::: DATA

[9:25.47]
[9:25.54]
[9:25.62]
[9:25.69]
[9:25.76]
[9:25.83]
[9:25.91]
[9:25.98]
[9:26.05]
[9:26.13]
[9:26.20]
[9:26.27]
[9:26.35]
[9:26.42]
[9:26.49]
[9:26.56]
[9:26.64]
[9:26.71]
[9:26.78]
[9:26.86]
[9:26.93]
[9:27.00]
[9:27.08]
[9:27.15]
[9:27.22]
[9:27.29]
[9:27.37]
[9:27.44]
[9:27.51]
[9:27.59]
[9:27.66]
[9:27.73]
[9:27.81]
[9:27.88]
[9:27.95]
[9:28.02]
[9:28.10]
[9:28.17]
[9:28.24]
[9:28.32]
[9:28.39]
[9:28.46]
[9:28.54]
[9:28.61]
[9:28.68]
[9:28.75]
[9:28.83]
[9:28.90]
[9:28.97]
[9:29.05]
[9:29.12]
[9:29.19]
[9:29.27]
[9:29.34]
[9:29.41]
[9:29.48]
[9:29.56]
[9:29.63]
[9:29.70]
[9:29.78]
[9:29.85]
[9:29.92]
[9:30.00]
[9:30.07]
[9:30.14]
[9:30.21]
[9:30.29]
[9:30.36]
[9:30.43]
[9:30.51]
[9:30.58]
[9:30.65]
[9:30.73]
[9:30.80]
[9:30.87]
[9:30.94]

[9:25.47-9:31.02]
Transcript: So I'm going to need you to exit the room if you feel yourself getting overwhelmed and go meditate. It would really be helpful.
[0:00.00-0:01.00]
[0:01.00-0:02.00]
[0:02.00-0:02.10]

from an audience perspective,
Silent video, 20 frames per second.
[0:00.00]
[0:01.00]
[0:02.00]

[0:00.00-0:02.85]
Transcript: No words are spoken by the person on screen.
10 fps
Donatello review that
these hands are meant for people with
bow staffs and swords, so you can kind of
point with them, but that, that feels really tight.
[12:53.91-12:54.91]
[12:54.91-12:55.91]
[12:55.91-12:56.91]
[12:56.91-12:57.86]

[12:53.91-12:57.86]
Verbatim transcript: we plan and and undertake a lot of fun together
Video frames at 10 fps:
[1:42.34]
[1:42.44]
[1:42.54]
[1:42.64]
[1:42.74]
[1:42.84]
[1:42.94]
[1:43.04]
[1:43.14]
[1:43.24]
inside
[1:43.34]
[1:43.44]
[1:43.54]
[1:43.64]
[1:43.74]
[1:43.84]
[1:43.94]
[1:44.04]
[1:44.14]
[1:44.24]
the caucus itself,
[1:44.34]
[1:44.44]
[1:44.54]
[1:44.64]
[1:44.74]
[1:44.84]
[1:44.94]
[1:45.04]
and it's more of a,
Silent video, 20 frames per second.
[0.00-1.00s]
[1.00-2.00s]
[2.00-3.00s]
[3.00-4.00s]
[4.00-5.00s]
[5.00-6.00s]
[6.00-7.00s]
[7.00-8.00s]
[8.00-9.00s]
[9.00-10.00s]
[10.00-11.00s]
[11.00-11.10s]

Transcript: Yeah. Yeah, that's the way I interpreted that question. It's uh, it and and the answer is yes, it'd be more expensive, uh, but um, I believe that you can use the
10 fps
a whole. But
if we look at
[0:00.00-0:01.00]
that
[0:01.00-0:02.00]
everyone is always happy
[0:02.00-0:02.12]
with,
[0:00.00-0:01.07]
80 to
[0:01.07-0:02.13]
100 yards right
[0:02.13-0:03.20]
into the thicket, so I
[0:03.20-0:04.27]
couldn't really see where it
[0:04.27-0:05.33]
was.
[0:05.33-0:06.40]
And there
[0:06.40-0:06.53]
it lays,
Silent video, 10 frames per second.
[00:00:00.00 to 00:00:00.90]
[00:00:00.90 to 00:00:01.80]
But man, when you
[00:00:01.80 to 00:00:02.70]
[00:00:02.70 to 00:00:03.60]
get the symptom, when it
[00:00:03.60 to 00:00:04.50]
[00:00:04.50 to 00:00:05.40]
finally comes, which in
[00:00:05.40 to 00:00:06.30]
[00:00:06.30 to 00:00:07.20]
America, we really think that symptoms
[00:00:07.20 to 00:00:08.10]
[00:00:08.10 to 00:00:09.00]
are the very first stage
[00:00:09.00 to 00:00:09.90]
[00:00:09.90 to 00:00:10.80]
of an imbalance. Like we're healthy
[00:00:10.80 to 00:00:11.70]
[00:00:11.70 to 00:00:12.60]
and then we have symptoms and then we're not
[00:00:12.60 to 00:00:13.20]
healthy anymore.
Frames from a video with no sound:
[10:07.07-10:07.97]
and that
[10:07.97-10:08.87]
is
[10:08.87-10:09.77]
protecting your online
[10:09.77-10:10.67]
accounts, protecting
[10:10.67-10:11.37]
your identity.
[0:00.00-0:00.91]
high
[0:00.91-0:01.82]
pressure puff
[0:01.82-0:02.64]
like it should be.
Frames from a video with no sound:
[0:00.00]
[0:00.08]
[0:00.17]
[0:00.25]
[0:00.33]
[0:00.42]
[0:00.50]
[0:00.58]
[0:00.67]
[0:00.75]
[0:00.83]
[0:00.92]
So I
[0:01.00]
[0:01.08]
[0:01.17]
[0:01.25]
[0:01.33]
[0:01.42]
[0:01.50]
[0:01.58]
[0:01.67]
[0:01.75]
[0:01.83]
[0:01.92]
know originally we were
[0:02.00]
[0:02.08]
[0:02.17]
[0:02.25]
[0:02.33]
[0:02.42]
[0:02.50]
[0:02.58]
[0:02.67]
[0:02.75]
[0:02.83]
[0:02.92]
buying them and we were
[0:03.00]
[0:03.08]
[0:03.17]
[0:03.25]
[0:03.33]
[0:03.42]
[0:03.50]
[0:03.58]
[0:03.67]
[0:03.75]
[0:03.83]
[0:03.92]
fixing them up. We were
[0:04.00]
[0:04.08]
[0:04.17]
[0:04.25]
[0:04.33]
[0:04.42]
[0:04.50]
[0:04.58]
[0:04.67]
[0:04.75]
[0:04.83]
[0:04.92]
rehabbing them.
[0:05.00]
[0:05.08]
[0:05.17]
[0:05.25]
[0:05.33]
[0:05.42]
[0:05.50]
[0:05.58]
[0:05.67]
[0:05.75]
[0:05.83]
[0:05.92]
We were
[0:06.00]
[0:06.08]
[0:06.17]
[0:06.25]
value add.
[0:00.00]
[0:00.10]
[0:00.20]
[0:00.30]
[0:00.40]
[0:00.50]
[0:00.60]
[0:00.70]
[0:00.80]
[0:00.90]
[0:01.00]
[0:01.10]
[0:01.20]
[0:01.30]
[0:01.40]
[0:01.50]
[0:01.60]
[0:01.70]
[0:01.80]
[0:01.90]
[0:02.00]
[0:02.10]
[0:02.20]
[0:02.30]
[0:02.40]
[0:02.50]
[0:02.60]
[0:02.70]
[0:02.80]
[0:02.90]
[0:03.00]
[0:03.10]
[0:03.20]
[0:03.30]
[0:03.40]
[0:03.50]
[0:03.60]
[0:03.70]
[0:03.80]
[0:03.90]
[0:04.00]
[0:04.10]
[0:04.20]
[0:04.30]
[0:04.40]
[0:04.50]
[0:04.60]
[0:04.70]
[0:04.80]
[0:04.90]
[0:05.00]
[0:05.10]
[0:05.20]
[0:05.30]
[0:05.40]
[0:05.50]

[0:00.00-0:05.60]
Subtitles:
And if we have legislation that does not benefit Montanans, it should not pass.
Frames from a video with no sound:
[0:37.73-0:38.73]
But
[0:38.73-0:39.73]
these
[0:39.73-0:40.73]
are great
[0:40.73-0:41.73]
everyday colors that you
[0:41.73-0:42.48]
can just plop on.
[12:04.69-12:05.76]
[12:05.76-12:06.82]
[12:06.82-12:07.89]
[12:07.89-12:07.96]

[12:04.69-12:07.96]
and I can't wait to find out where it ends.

::::::

Using the entries above, quote each line verbatim from the first through the line that contains "Verbatim transcript: we".

[9:25.47]
[9:25.54]
[9:25.62]
[9:25.69]
[9:25.76]
[9:25.83]
[9:25.91]
[9:25.98]
[9:26.05]
[9:26.13]
[9:26.20]
[9:26.27]
[9:26.35]
[9:26.42]
[9:26.49]
[9:26.56]
[9:26.64]
[9:26.71]
[9:26.78]
[9:26.86]
[9:26.93]
[9:27.00]
[9:27.08]
[9:27.15]
[9:27.22]
[9:27.29]
[9:27.37]
[9:27.44]
[9:27.51]
[9:27.59]
[9:27.66]
[9:27.73]
[9:27.81]
[9:27.88]
[9:27.95]
[9:28.02]
[9:28.10]
[9:28.17]
[9:28.24]
[9:28.32]
[9:28.39]
[9:28.46]
[9:28.54]
[9:28.61]
[9:28.68]
[9:28.75]
[9:28.83]
[9:28.90]
[9:28.97]
[9:29.05]
[9:29.12]
[9:29.19]
[9:29.27]
[9:29.34]
[9:29.41]
[9:29.48]
[9:29.56]
[9:29.63]
[9:29.70]
[9:29.78]
[9:29.85]
[9:29.92]
[9:30.00]
[9:30.07]
[9:30.14]
[9:30.21]
[9:30.29]
[9:30.36]
[9:30.43]
[9:30.51]
[9:30.58]
[9:30.65]
[9:30.73]
[9:30.80]
[9:30.87]
[9:30.94]

[9:25.47-9:31.02]
Transcript: So I'm going to need you to exit the room if you feel yourself getting overwhelmed and go meditate. It would really be helpful.
[0:00.00-0:01.00]
[0:01.00-0:02.00]
[0:02.00-0:02.10]

from an audience perspective,
Silent video, 20 frames per second.
[0:00.00]
[0:01.00]
[0:02.00]

[0:00.00-0:02.85]
Transcript: No words are spoken by the person on screen.
10 fps
Donatello review that
these hands are meant for people with
bow staffs and swords, so you can kind of
point with them, but that, that feels really tight.
[12:53.91-12:54.91]
[12:54.91-12:55.91]
[12:55.91-12:56.91]
[12:56.91-12:57.86]

[12:53.91-12:57.86]
Verbatim transcript: we plan and and undertake a lot of fun together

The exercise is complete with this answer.